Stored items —
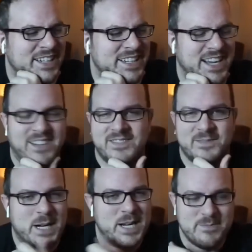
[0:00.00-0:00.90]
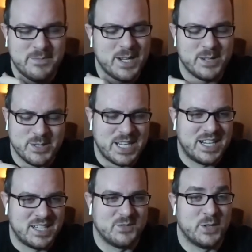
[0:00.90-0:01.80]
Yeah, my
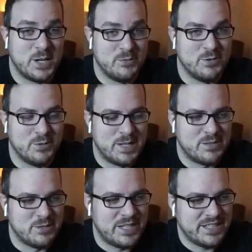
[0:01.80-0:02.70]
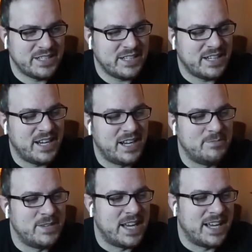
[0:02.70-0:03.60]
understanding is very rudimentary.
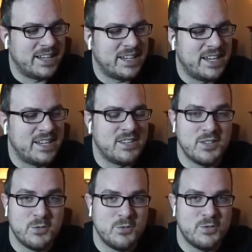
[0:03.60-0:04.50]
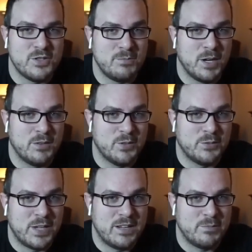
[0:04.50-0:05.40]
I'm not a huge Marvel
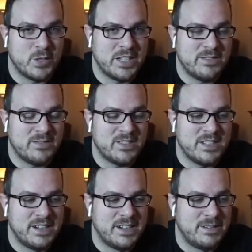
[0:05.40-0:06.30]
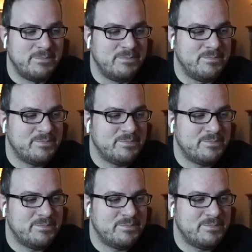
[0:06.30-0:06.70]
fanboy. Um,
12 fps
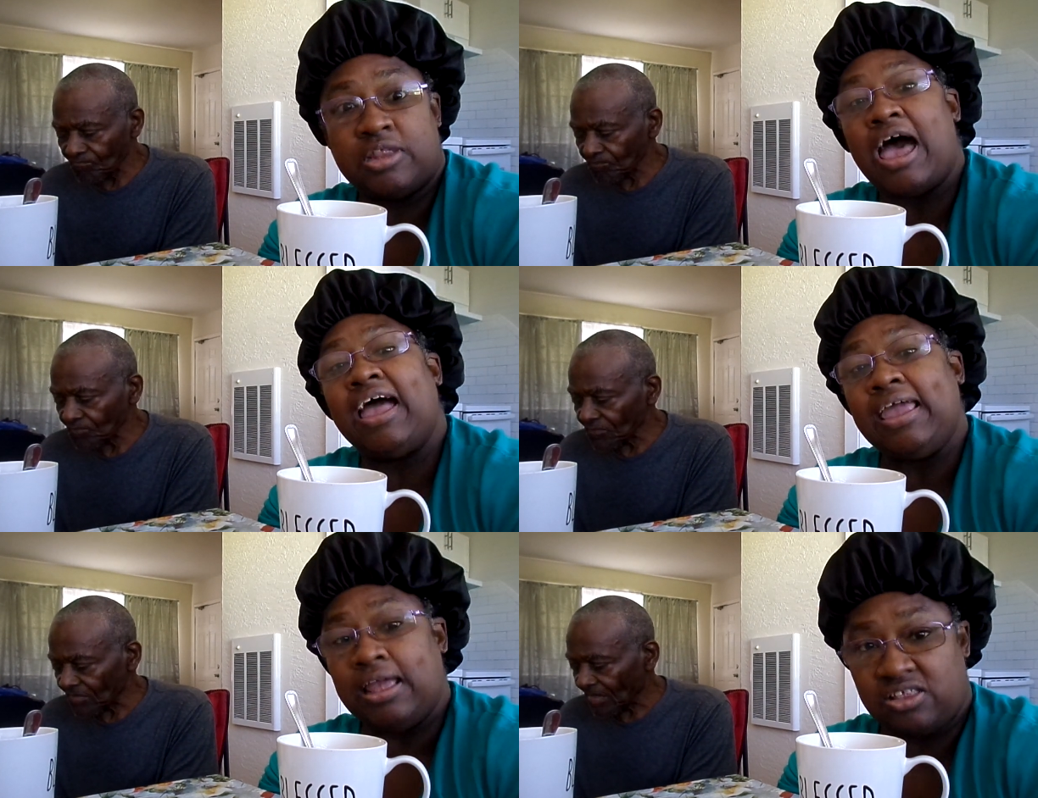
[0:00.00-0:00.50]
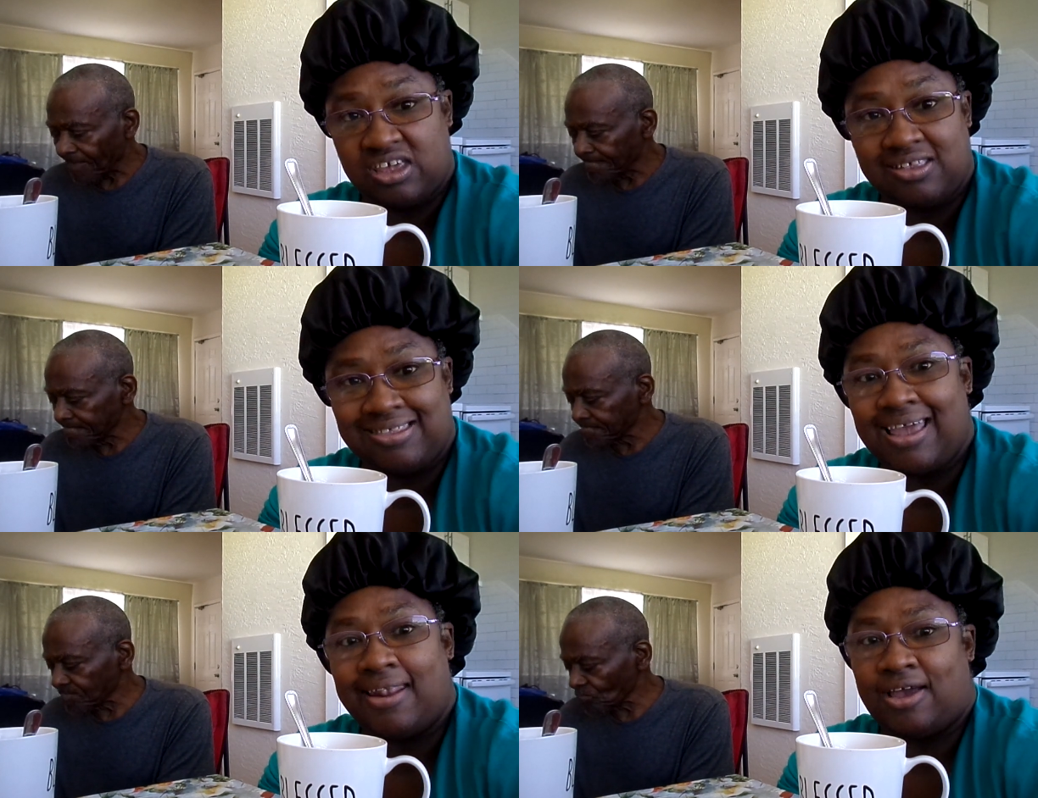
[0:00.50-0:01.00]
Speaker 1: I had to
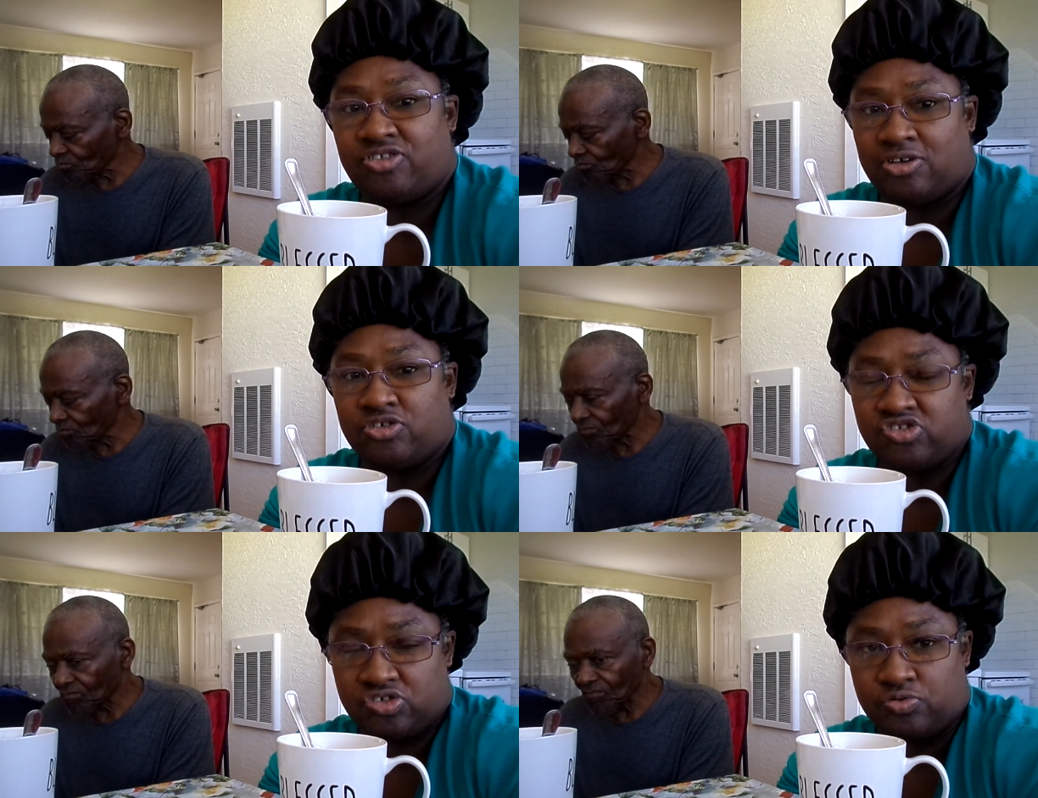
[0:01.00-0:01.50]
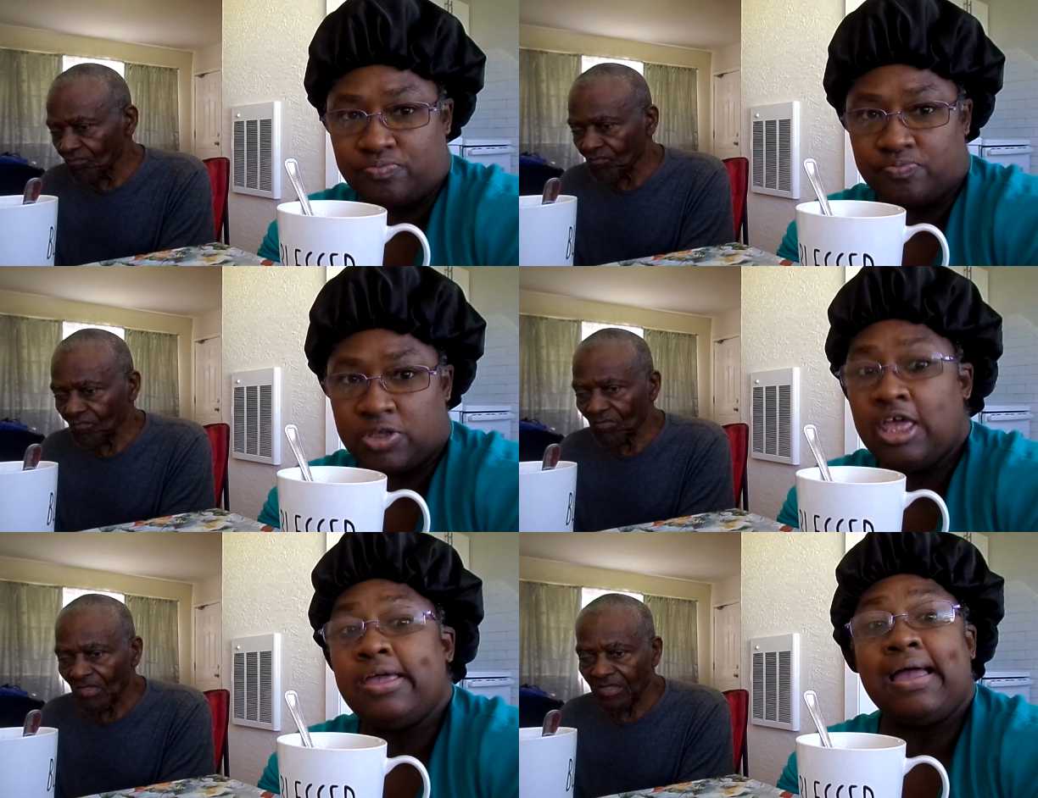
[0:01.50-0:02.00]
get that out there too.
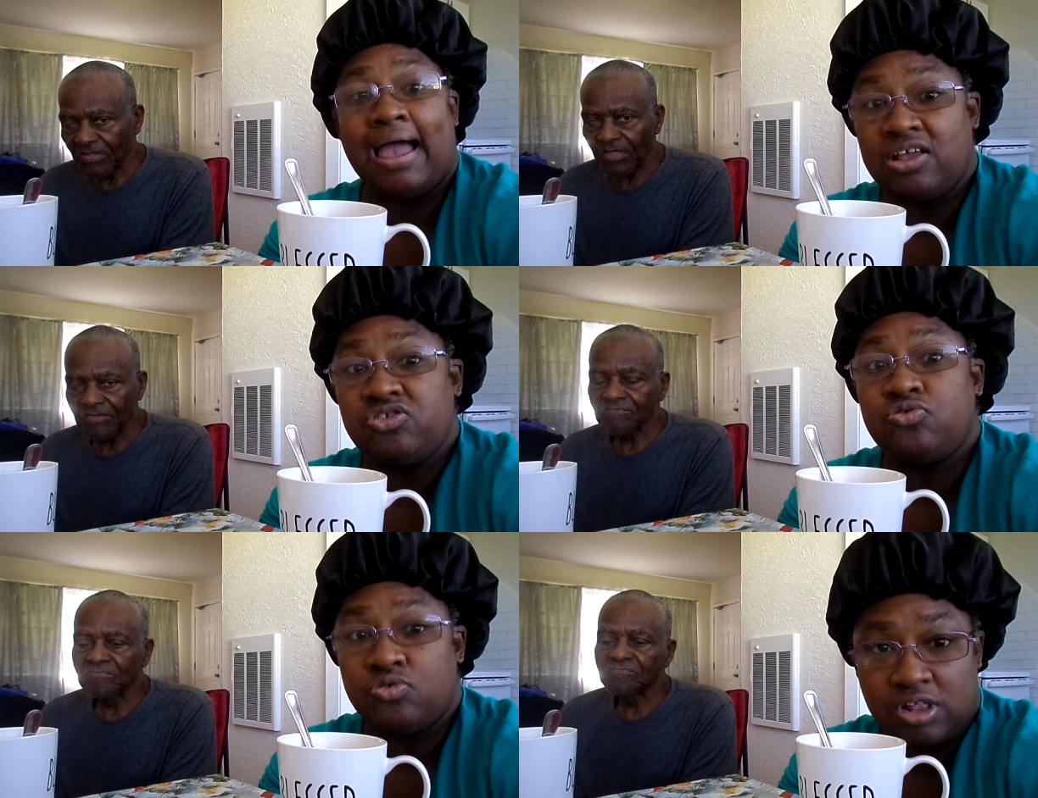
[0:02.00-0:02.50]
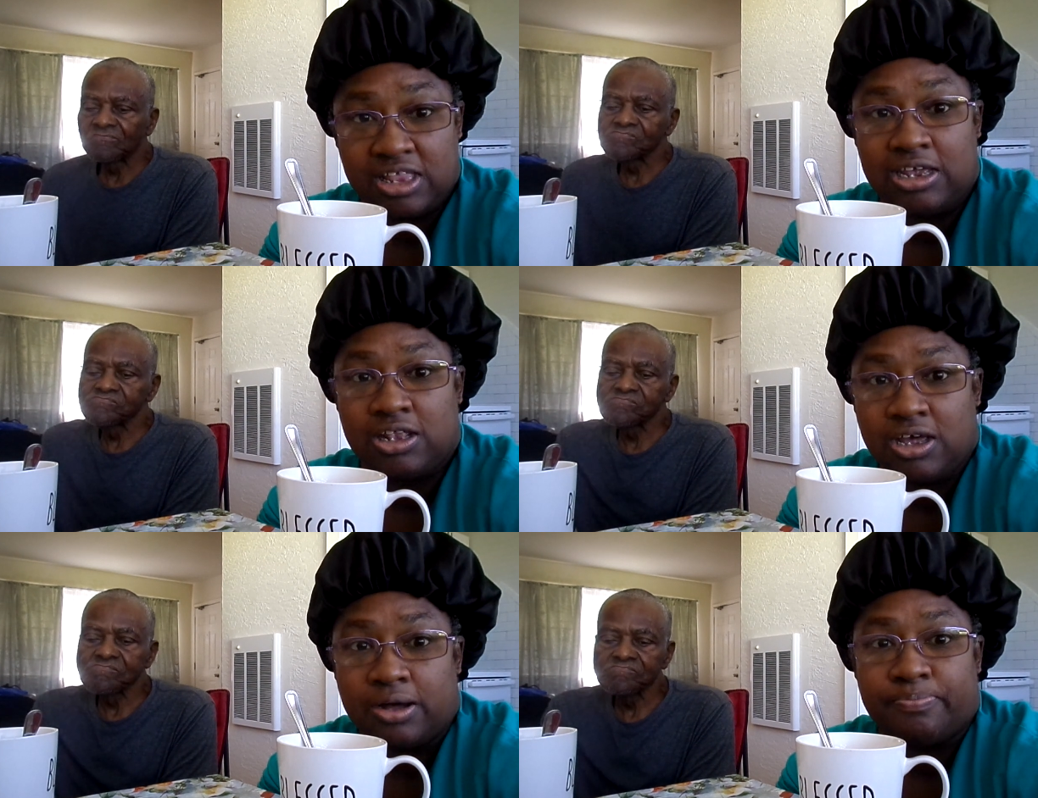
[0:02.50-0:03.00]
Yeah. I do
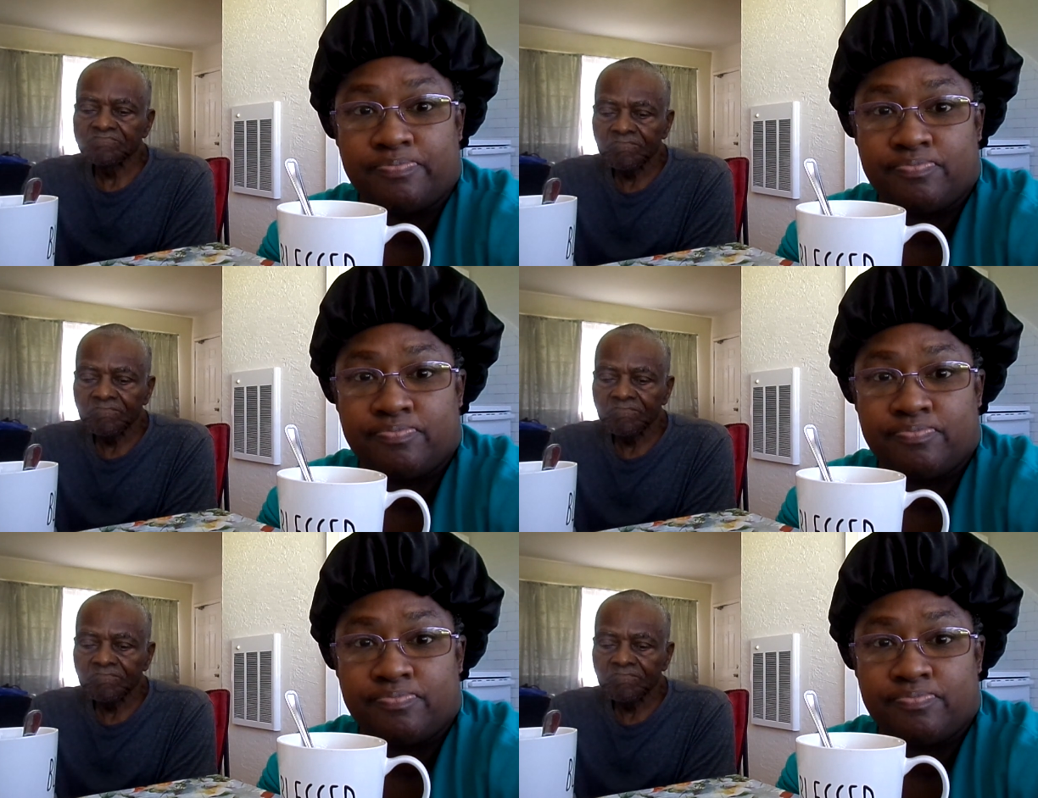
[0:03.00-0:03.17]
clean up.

Your instructions — Your reply should hold every line above exactly as written and none of the pictures.

Result of the exercise —
[0:00.00-0:00.90]
[0:00.90-0:01.80]
Yeah, my
[0:01.80-0:02.70]
[0:02.70-0:03.60]
understanding is very rudimentary.
[0:03.60-0:04.50]
[0:04.50-0:05.40]
I'm not a huge Marvel
[0:05.40-0:06.30]
[0:06.30-0:06.70]
fanboy. Um,
12 fps
[0:00.00-0:00.50]
[0:00.50-0:01.00]
Speaker 1: I had to
[0:01.00-0:01.50]
[0:01.50-0:02.00]
get that out there too.
[0:02.00-0:02.50]
[0:02.50-0:03.00]
Yeah. I do
[0:03.00-0:03.17]
clean up.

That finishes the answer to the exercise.